Alsop’s pro-Vietnam War columns, many observers believe, weakened his considerable national influence. But he never wavered in his conviction that the United States must fight in Vietnam in order to protect the world from Communism.

“He is . . . courageous,” Evangeline Bruce, wife of Ambassador David K. E. Bruce, observed at a Washington party in 1977. “He did not want to be disliked . . . . He would sometimes lose his friends, which he minded very, very much, but he would not bend.”

Between his two column-writing stints with Kintner and his brother, Alsop leaped enthusiastically into World War II, first joining the Navy and then transferring to Gen.

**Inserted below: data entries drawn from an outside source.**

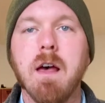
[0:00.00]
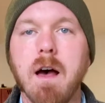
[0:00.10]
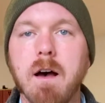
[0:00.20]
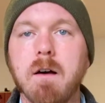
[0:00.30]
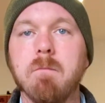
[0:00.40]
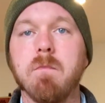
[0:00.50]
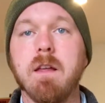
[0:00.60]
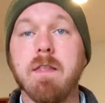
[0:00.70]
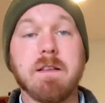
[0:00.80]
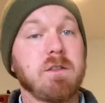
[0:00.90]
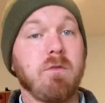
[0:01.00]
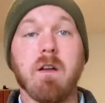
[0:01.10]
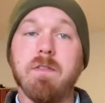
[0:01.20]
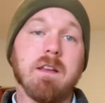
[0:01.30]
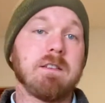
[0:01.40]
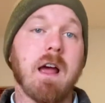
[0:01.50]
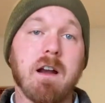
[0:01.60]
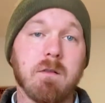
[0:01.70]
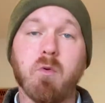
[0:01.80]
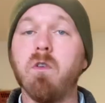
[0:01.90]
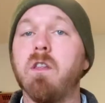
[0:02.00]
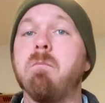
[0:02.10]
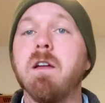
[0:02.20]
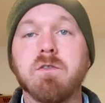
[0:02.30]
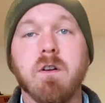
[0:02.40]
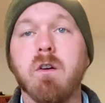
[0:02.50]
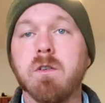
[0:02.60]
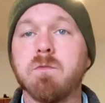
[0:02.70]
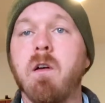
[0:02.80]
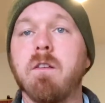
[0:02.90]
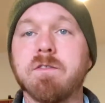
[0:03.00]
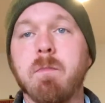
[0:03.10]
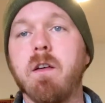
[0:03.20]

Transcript: And that's throughout the entire Portland metro as well as some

Claire L. Chennault’s volunteer air force, the Flying Tigers.

Alsop was captured by the Japanese in Hong Kong but, falsely claiming civilian status as a journalist, was repatriated in an exchange of civilian prisoners.

Advertisement

He then became chief of the Lend Lease Mission to China in 1942, and, once back in China, became a captain on Chennault’s staff until the end of the war.

The erudite and well-read Alsop wrote or co-wrote several books throughout his career on politics and his myriad other interests, such as archeology and art. The titles included “The 168 Days,” about Roosevelt’s attempt to pack the U.S. Supreme Court; “Men Around the President,” about the Roosevelt presidency; “We Accuse! The Story of the Miscarriage of Justice in the Case of J. Robert Oppenheimer,” a defense of the atomic scientist against charges that he was a security risk; and “From the Silent Earth,” about the Bronze Age of Greece.

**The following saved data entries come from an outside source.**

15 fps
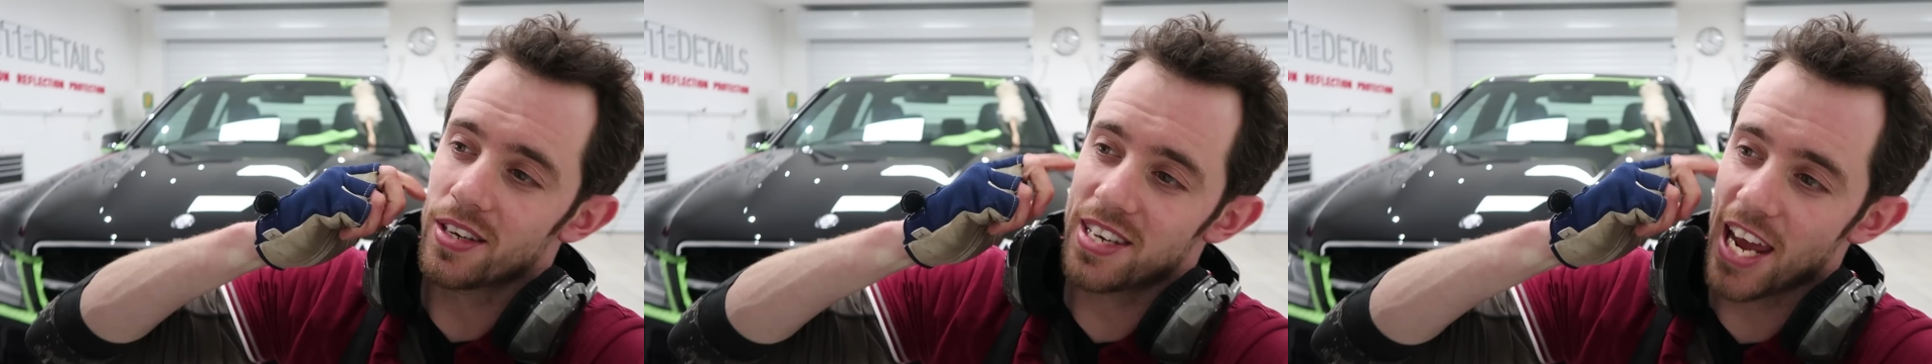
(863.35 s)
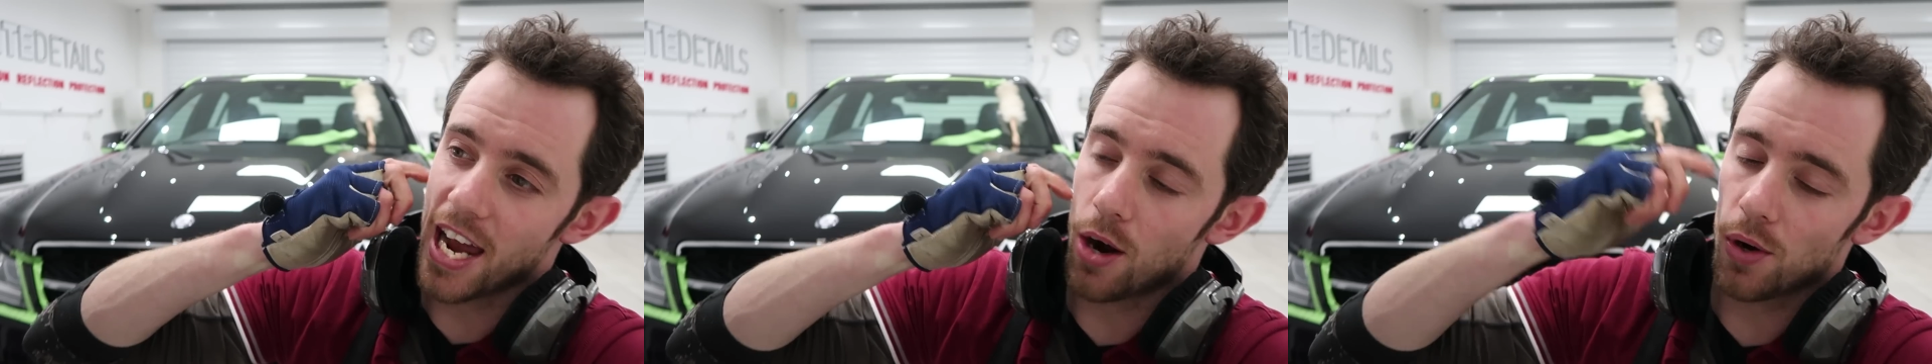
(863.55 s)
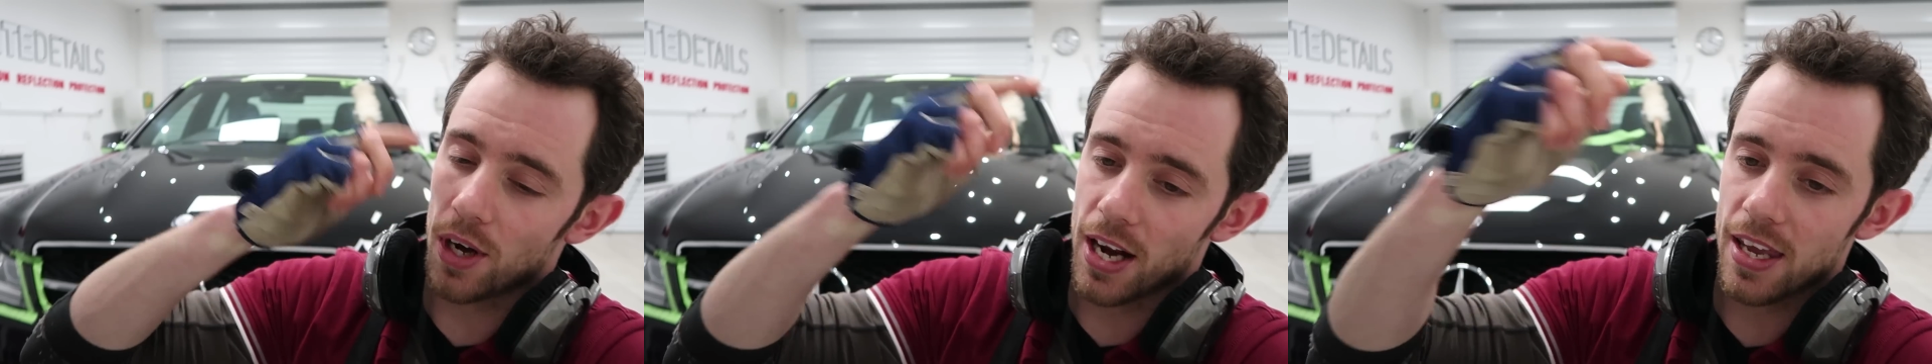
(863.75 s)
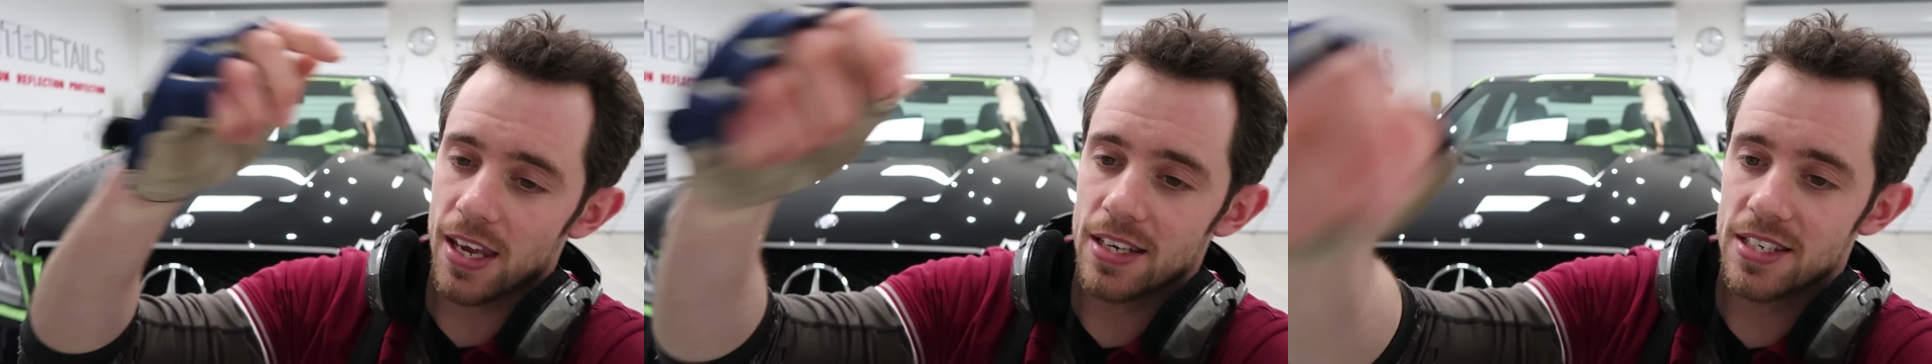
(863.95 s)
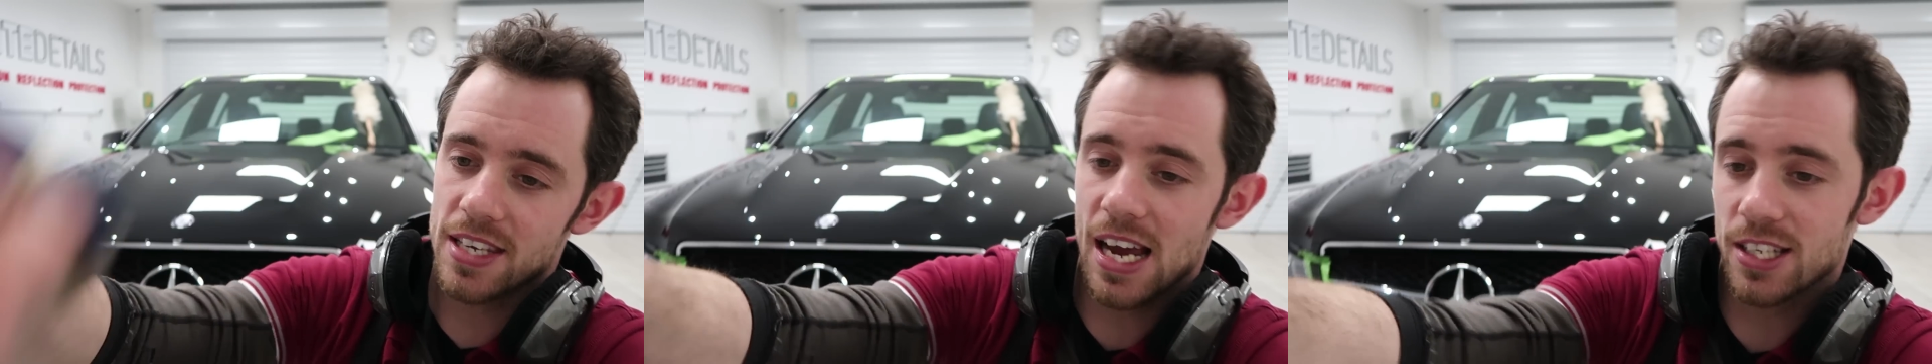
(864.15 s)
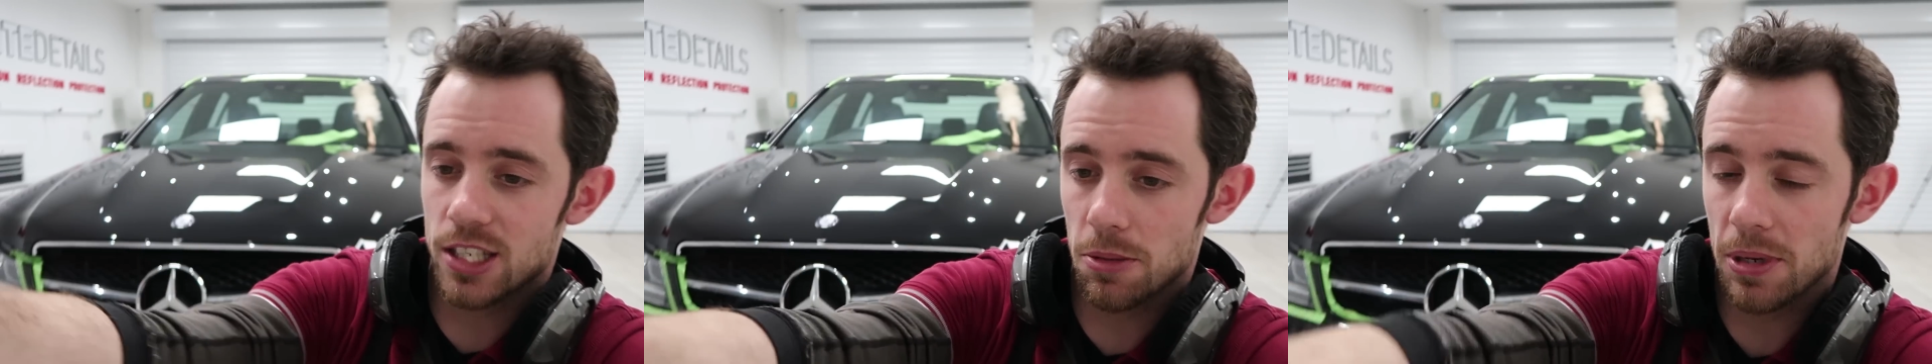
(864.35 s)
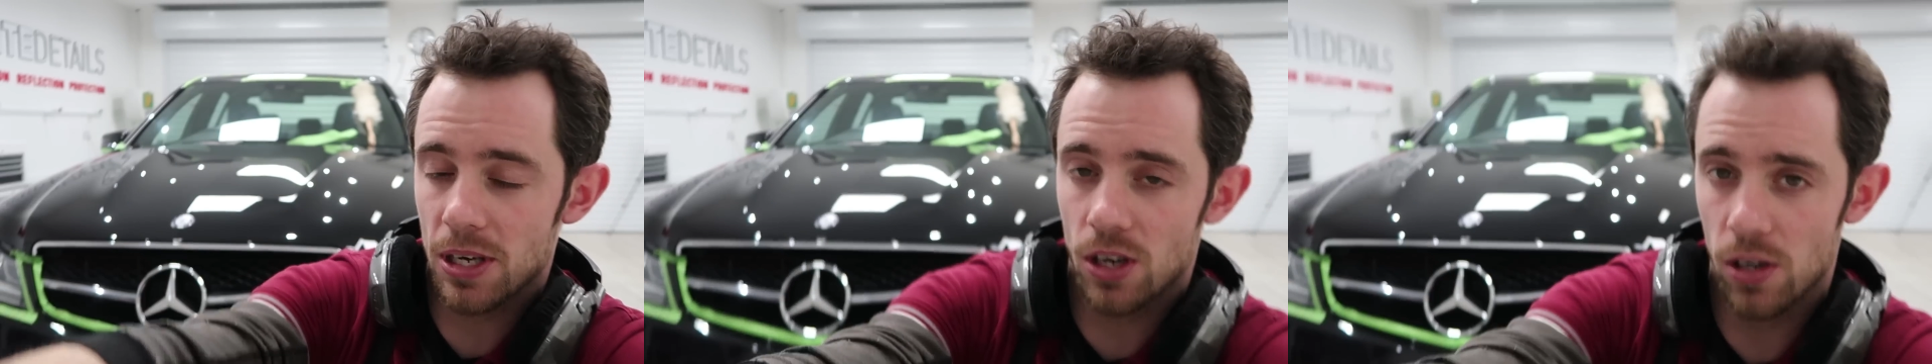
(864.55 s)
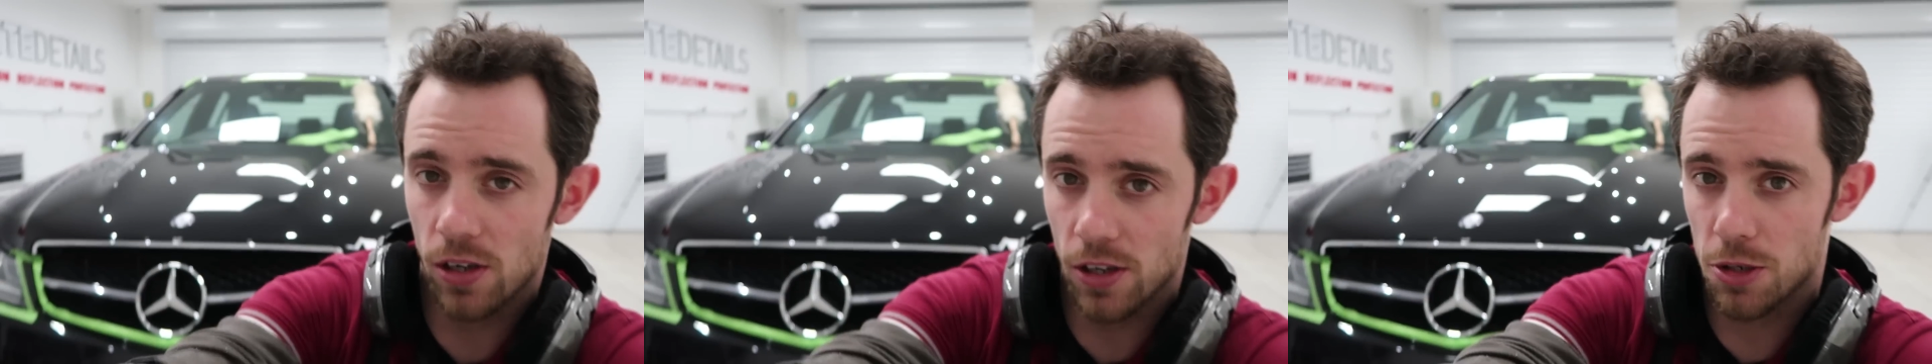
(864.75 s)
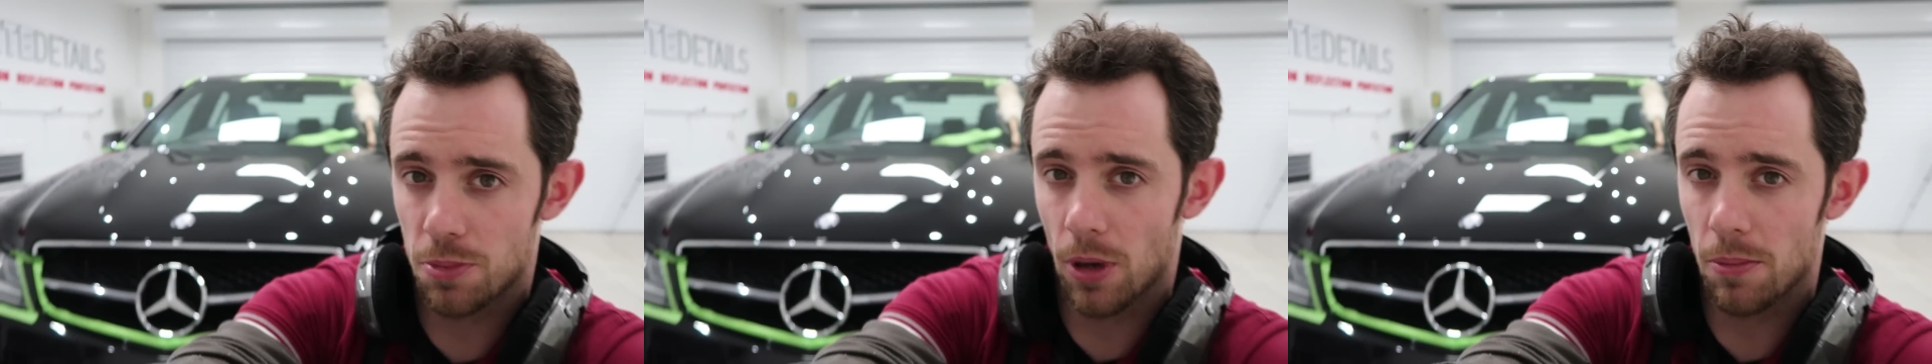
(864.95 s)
The tailgate is yet to be cut,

Although Alsop jokingly referred to himself as a “has-been” after his retirement as a columnist in 1974, he remained intellectually and socially active in his later years and was often seen at Washington’s toniest dinners.

In recognition of his expertise about art, Alsop was named to deliver the Andrew W. Mellon Lectures in the Fine Arts at the National Gallery of Art in 1978.

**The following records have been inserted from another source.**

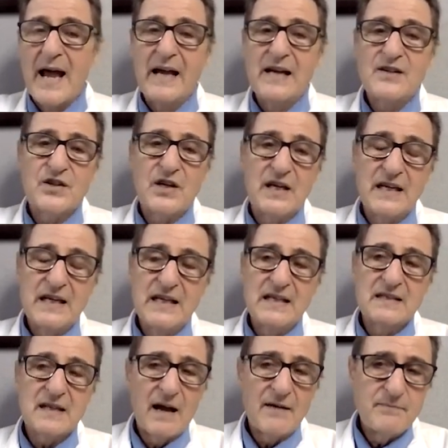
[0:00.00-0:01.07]

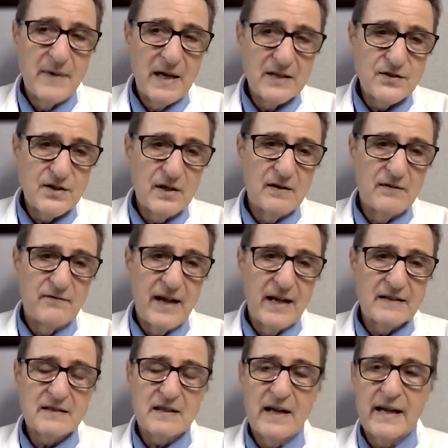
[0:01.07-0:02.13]
AGEs, I mentioned
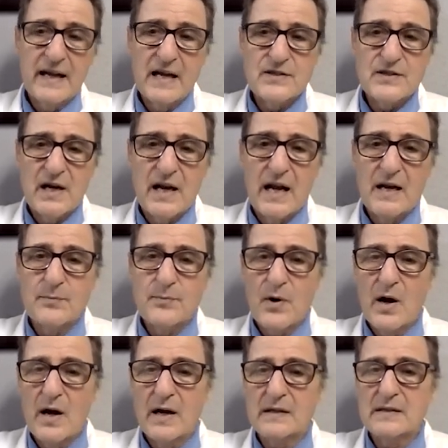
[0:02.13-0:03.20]
advanced glycation end
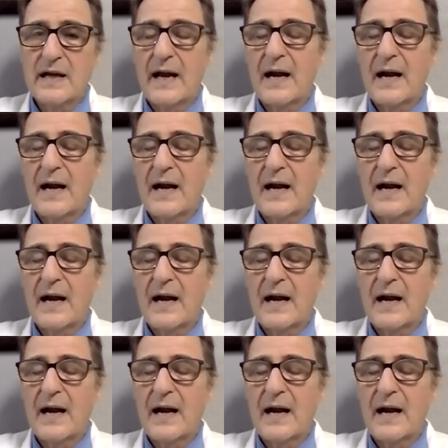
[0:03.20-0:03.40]
products,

In 1982, he published a monumental book on the history of art and culture that he had spent many years researching.

The book, which detailed the difference between art patronage and art collecting, the development of the art market and social responses to art, was entitled, “The Rare Art Traditions: The History of Art Collecting and Its Linked Phenomena Wherever These Have Appeared.”

Advertisement

Suzanne Muchnic, writing for the Los Angeles Times Book Review, termed the tome “annoying in style but engrossing in parts and impressive in scope.” A Chicago Tribune Book World critic called the book “a landmark” and added: “No book in recent memory deserves closer attention. None informs, startles and exhilarates to the same degree.”

Wrote Essay on Roosevelt

Also in 1982, Alsop wrote a biographical essay about his famous cousin, “FDR, 1882-1945: A Centenary Remembrance.”

Although he was known as a dashing dresser who set a high sartorial standard for the Washington press corps, Alsop had been very fat as a young man. He lost 80 pounds from his 250-pound frame during a three-month stay in the Johns Hopkins Hospital in Baltimore in 1937 and never regained the weight. He paid the large hospital bill with an article he sold to the Saturday Evening Post, called, “How It Feels to Look Like Everybody Else.”

After heart surgery in the early 1980s, Alsop wryly commented to a New York Times reporter: “It’s been my observation that you go on living like a young man until suddenly you’re an old man. It’s a bore. There’s absolutely nothing to recommend old age. It’s a great deal easier if you can have a pleasant house and a good cook (as he did) . . . so long as it lasts.”

Alsop was born to privilege on Oct. 11, 1910, in Avon, Conn., the son of Joseph Wright Alsop Sr., an insurance executive, and Corinne Robinson Alsop, a state legislator. He was educated at the private Groton School and Harvard University--where he was the only student to score 100 on the English entrance exam--and obtained his first job as a journalist with the Herald-Tribune through family connections.

He married Susan Mary Jay Patten on Feb. 16, 1961, and they were divorced in 1978.

He is survived by a brother, John deKoven Alsop of Old Lyme, Conn., and a sister, Corinne Chubb, Chester, N. J.

Advertisement

Funeral services are scheduled for 11 a.m. Thursday in St. John’s Episcopal Church at Lafayette Square in Washington.